WORK TO COMPLETE:
Transcribe all the records exactly and omit any images they hold.
§
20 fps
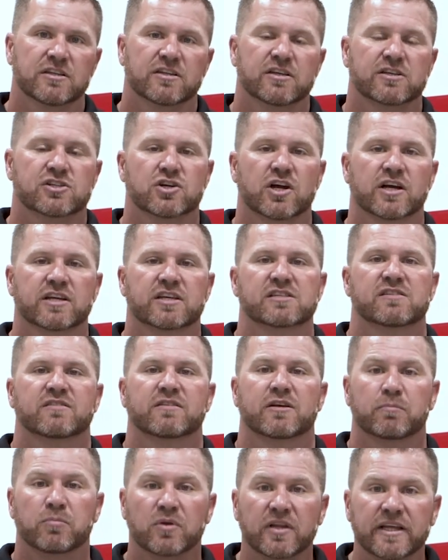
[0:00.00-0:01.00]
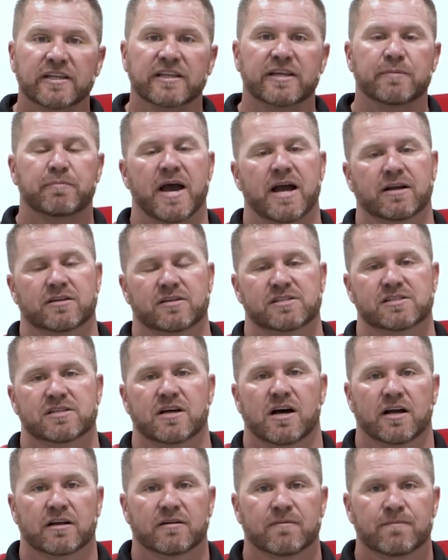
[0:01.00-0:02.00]
the truck is completely back to
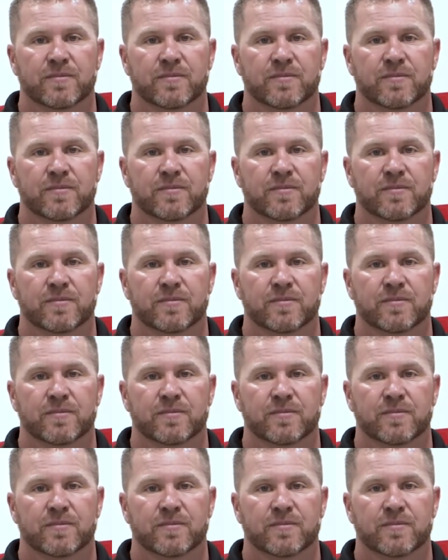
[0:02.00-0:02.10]
stock.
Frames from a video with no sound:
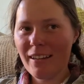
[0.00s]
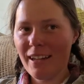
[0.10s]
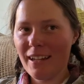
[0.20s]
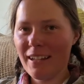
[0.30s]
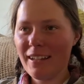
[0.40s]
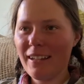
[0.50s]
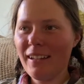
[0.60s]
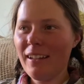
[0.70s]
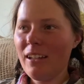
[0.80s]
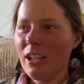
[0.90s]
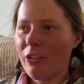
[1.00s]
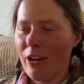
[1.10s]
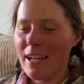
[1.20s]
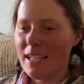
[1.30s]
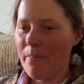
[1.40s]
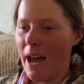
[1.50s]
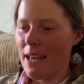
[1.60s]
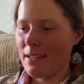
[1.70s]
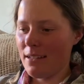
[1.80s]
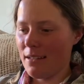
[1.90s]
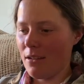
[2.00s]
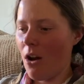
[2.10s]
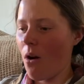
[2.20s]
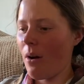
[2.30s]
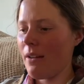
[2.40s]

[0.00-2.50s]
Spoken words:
like crazy patches of snow.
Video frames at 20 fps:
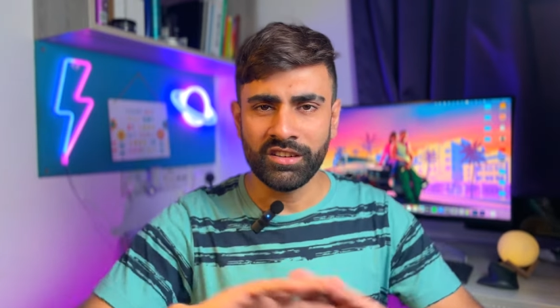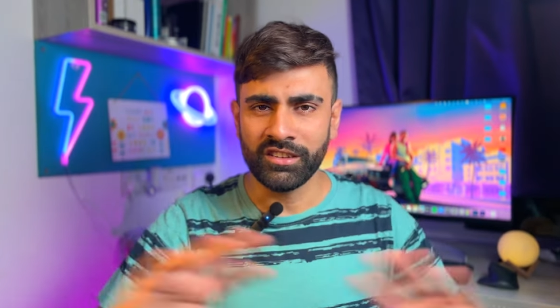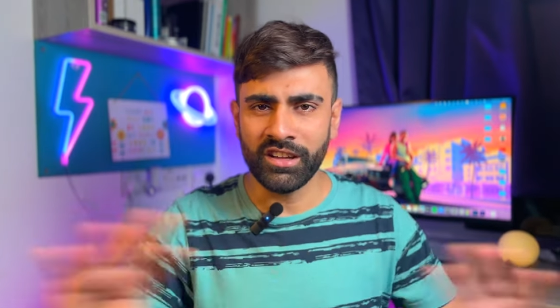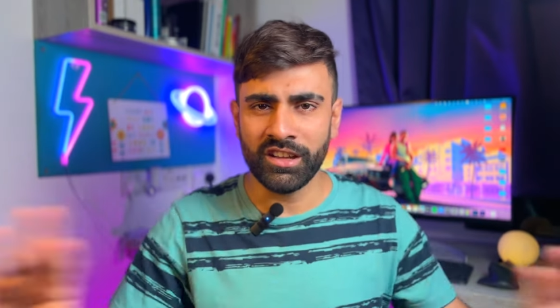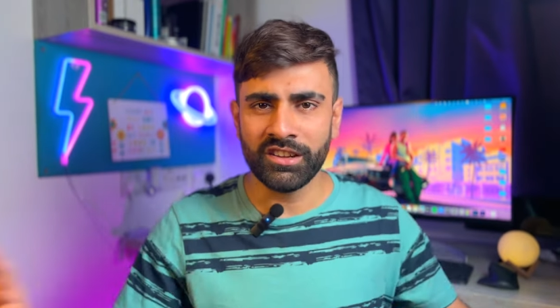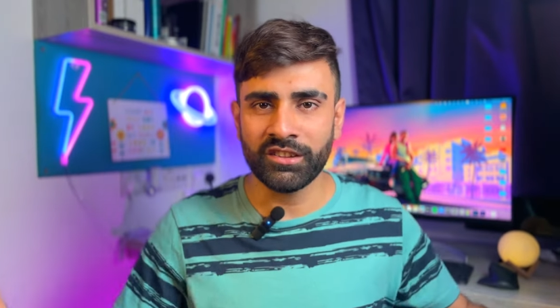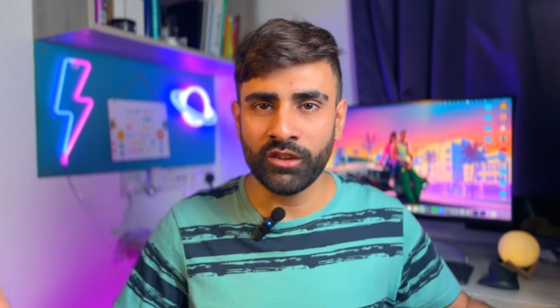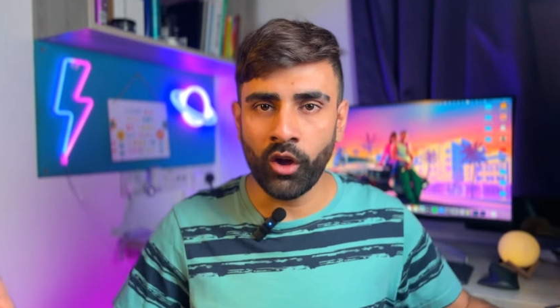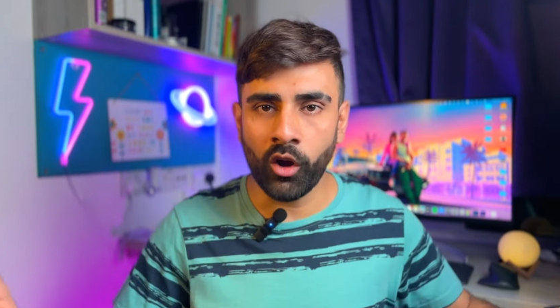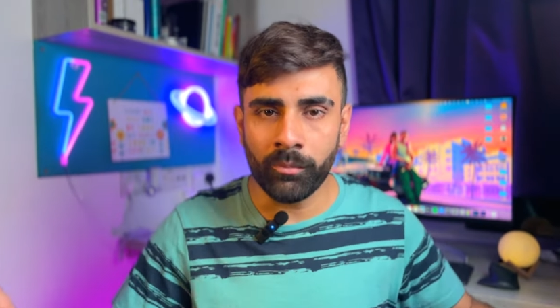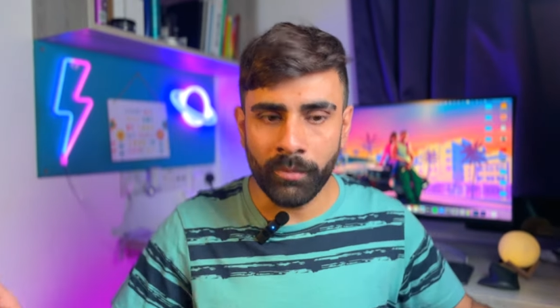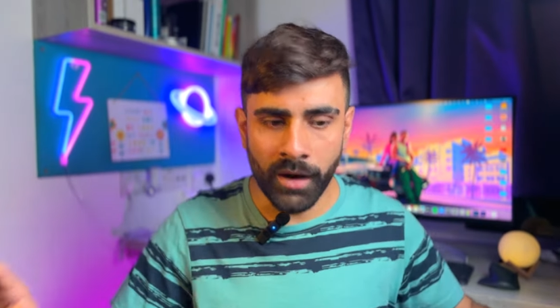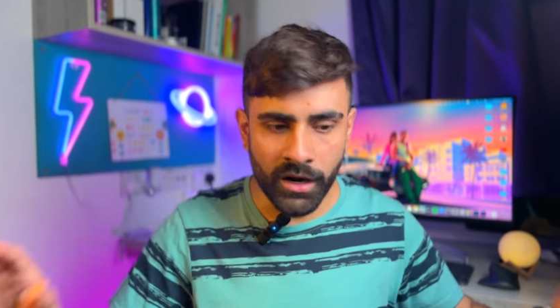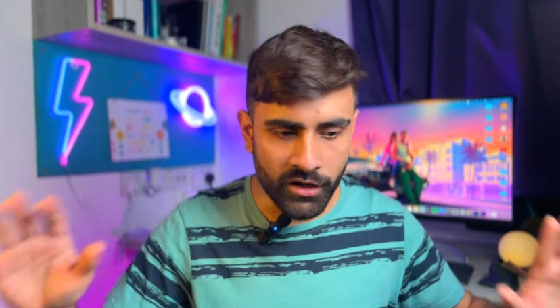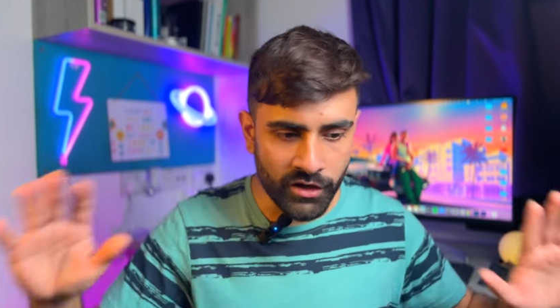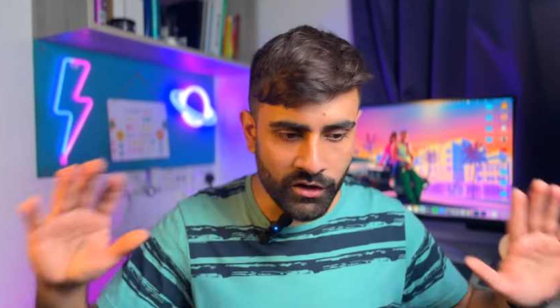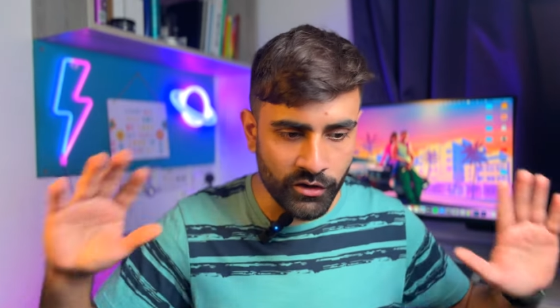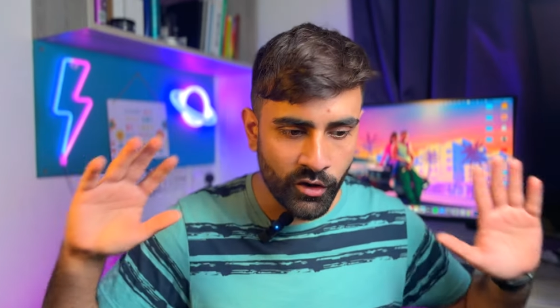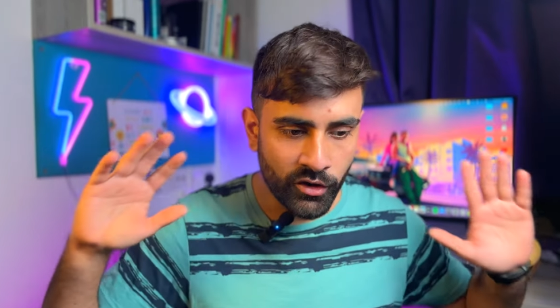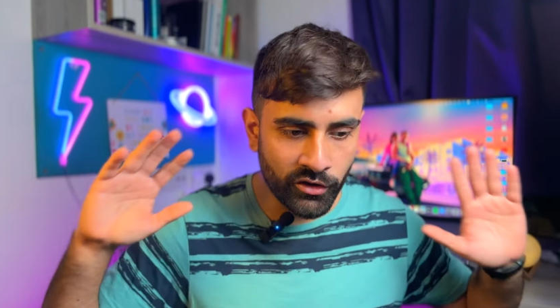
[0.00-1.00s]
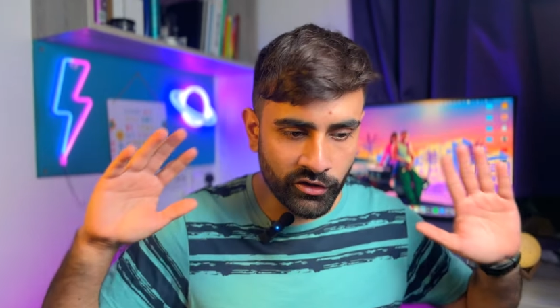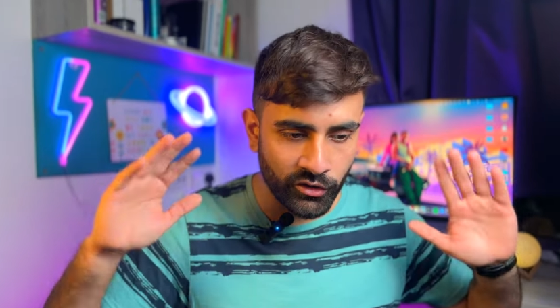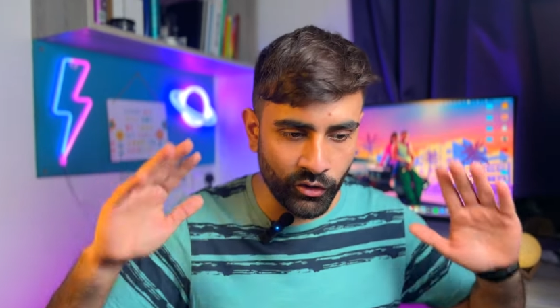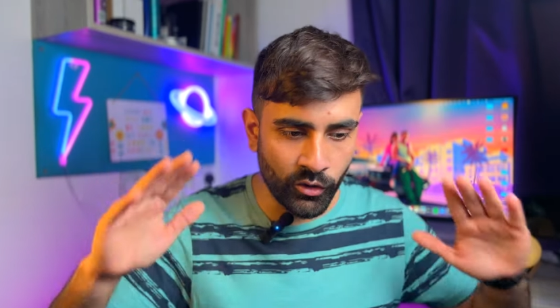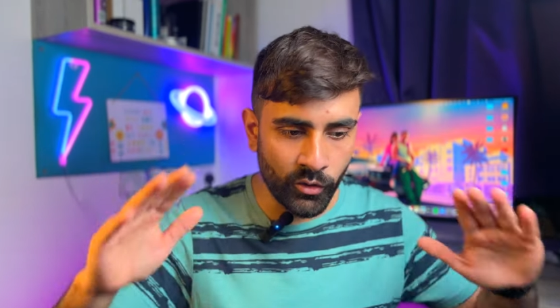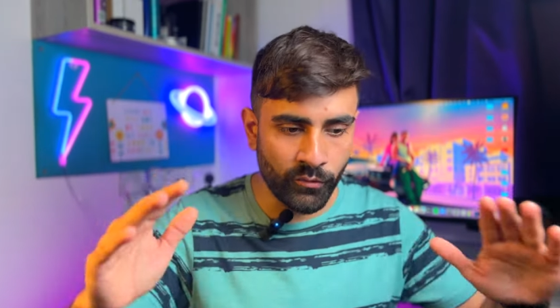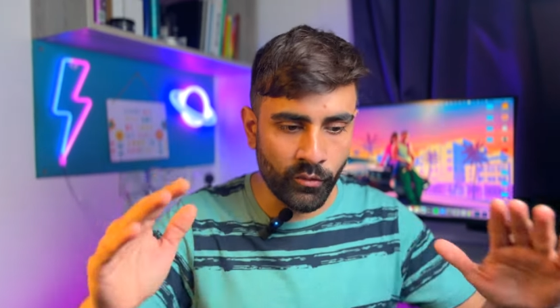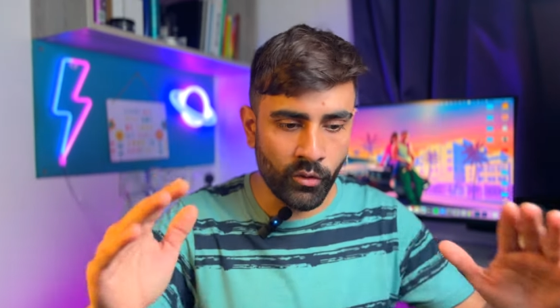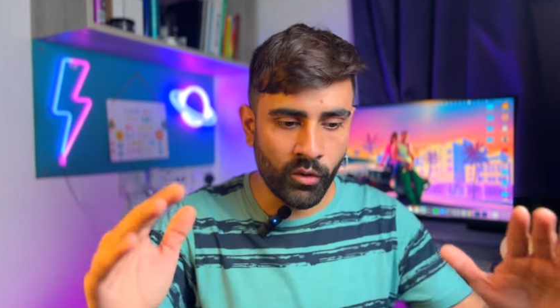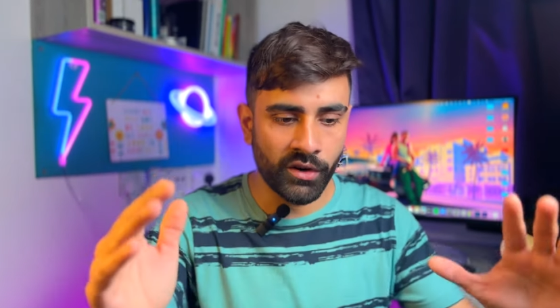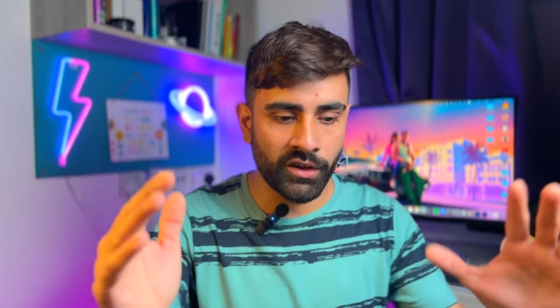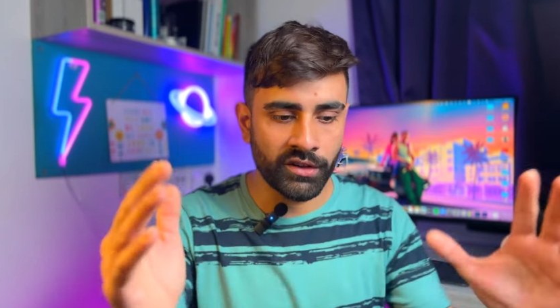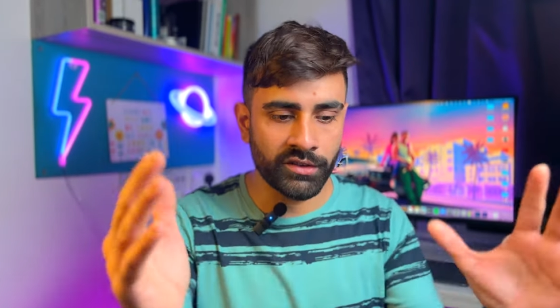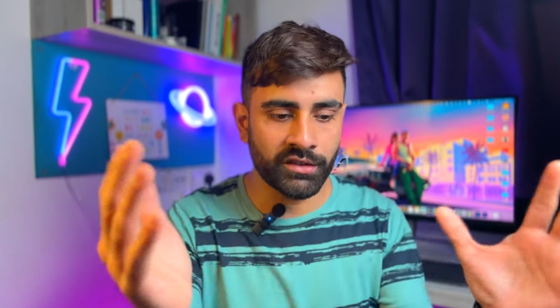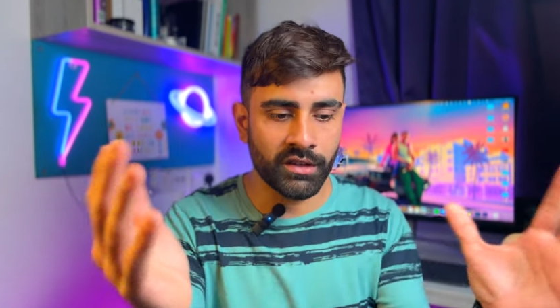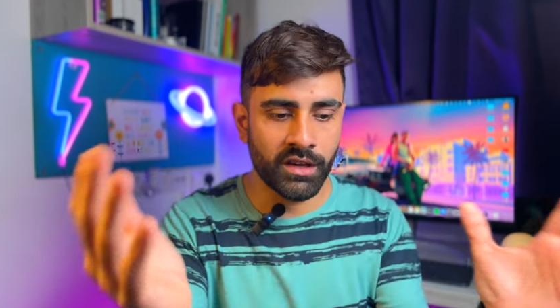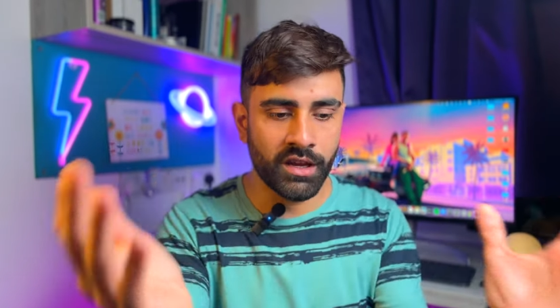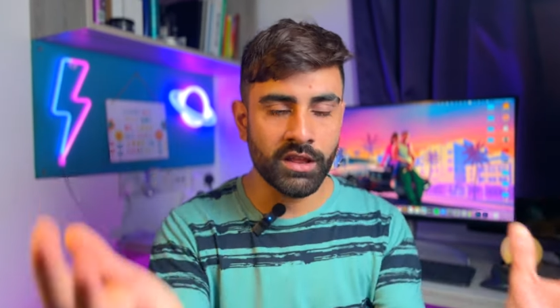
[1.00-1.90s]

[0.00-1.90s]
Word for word: does not matter you are so focused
§
SOLUTION TO THIS PROBLEM:
20 fps
[0:00.00-0:01.00]
[0:01.00-0:02.00]
the truck is completely back to
[0:02.00-0:02.10]
stock.
Frames from a video with no sound:
[0.00s]
[0.10s]
[0.20s]
[0.30s]
[0.40s]
[0.50s]
[0.60s]
[0.70s]
[0.80s]
[0.90s]
[1.00s]
[1.10s]
[1.20s]
[1.30s]
[1.40s]
[1.50s]
[1.60s]
[1.70s]
[1.80s]
[1.90s]
[2.00s]
[2.10s]
[2.20s]
[2.30s]
[2.40s]

[0.00-2.50s]
Spoken words:
like crazy patches of snow.
Video frames at 20 fps:
[0.00-1.00s]
[1.00-1.90s]

[0.00-1.90s]
Word for word: does not matter you are so focused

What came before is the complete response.